I have what is known in distance runner's circles as "the taper crazies" This is when you have trained for months and months running crazy long runs, late night runs, practicing for the big race and then a couple of weeks or so before it have to slow down/stop your training. When you have spent most of the last 5 months training for a big race like a 100 mile then when you are NOT training is when the crazies come out. Suddenly you have too much time on your hands. You start to look around your house and start to see problems that you didn't see before. You line and organize the kitchen drawers, go back and forth on your race plans, think seriously about faking a big sick day to get out of it, scour the weather channel as the days get closer;make lists of things you need for your drop bags then throw those lists away and make new lists.

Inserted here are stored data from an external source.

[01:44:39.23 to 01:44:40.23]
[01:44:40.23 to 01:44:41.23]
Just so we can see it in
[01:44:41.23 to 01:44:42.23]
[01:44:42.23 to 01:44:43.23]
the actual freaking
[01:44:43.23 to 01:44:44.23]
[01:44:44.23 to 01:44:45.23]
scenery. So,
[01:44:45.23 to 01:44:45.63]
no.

You scour things online to see if you have missed anything in your training, you start to doubt if you have done enough. It is the time of internet creeping of Ultra pages and "how to run 100's" pages and seeing all the things you could have done better and differently. It is a time when worrying is an everyday occurance and feeling like you have made a grave mistake in judgement sits there in your face.
You try to find things to fill the time, getting your gear squared away, making travel arrangements, writing blogs about your cats, anything to get your mind away from the fact that in two weeks time you will be lining up at the starting line of a race that can take anywhere from 24 hours (RIGHT!) to 30 hours. You realize you will be running at night when you are tired, running when hungry and probably dealing with very dark "Nights of the Soul" while you are out there. It is inevitable that you will go through several thousand emotions in that amount of time. Heck I do that sometimes on an ordinary day!

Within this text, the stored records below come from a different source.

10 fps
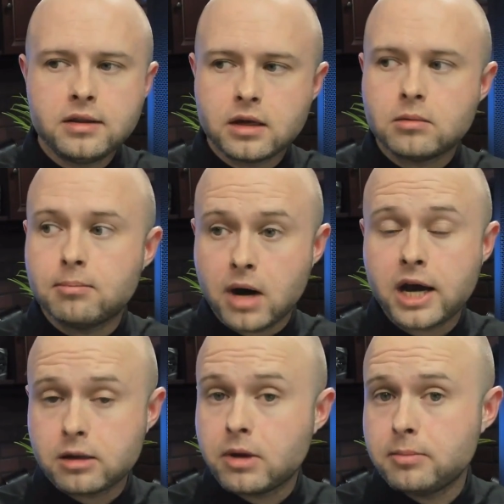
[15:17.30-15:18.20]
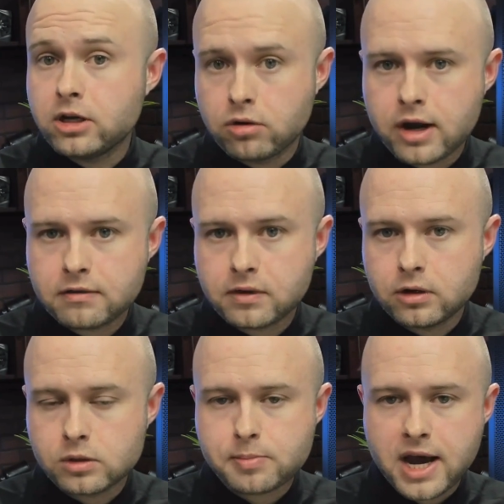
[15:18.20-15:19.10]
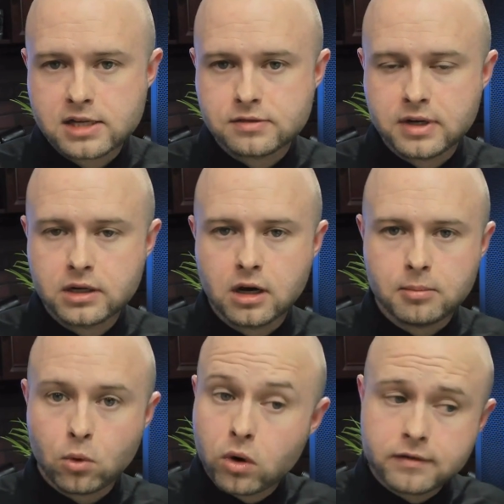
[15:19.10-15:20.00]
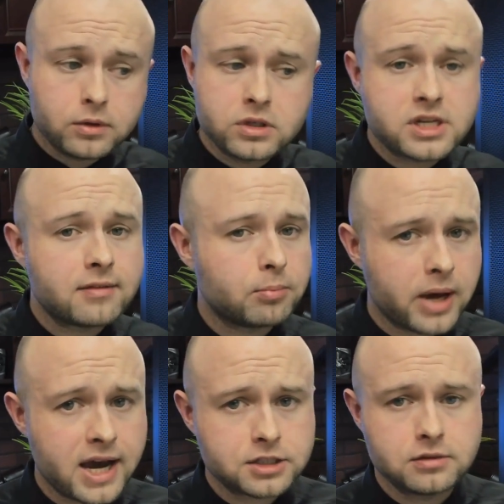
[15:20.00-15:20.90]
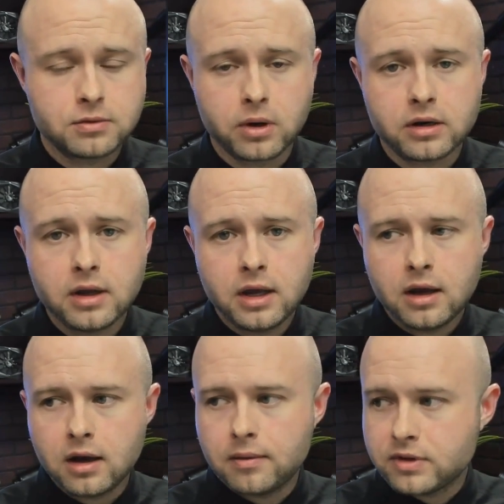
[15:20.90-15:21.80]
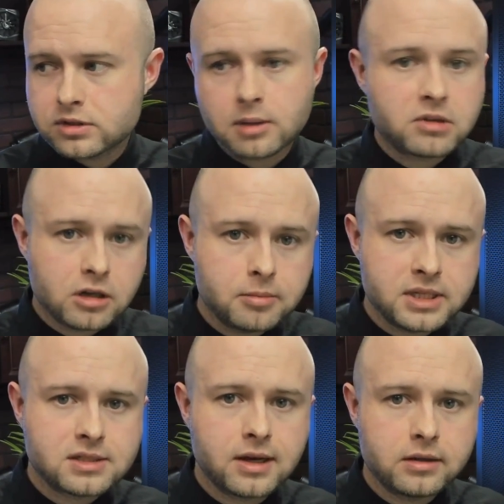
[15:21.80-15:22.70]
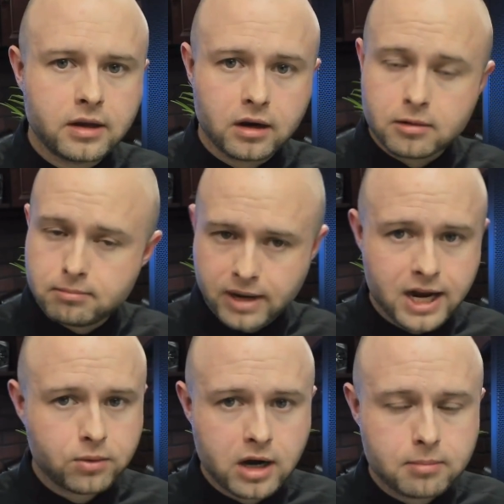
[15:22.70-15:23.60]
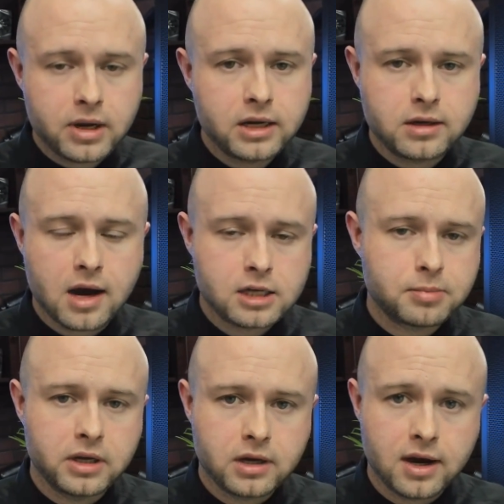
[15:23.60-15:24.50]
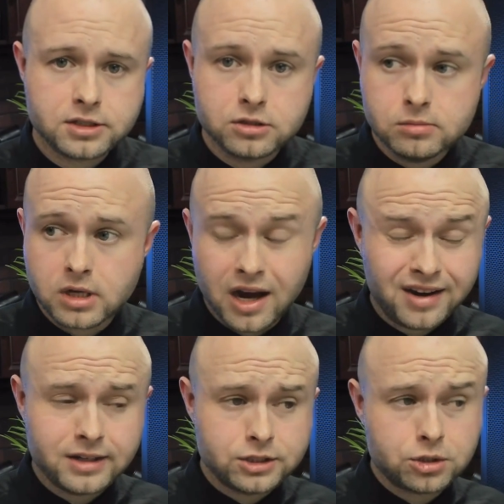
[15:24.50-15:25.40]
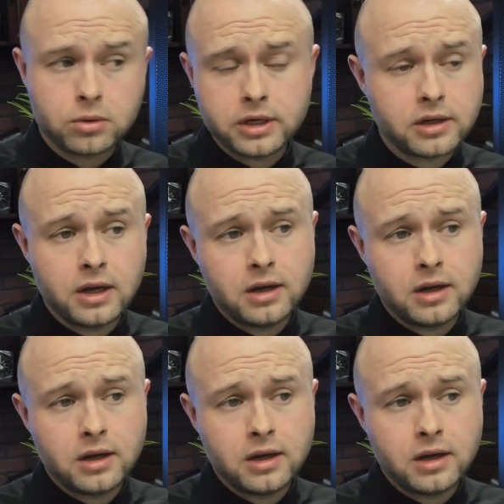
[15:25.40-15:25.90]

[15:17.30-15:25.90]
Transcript: then mining may be great for you as passive income. Or if you just have a passion for it, there's something to be said there. Back when I made cosplay costumes, I enjoyed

I got some Stephen King books from the library today. I like Stephen King. He is easy to read and I don't have to think much. I can dive into a story and forget stuff for a bit. Even though I am having trouble eating much at least I can read. I do force myself to eat because the muscles need it but food is some days the last thing on my mind right now.
The only thing to do is muddle through the next two weeks, line up at that starting line and hope for the best. I have friends who will be there with me. I have the training behind me. I have the most interesting, hardest, amazing thing I will ever do in front of me. I just have to stay the course.
And perhaps organize the hall closet.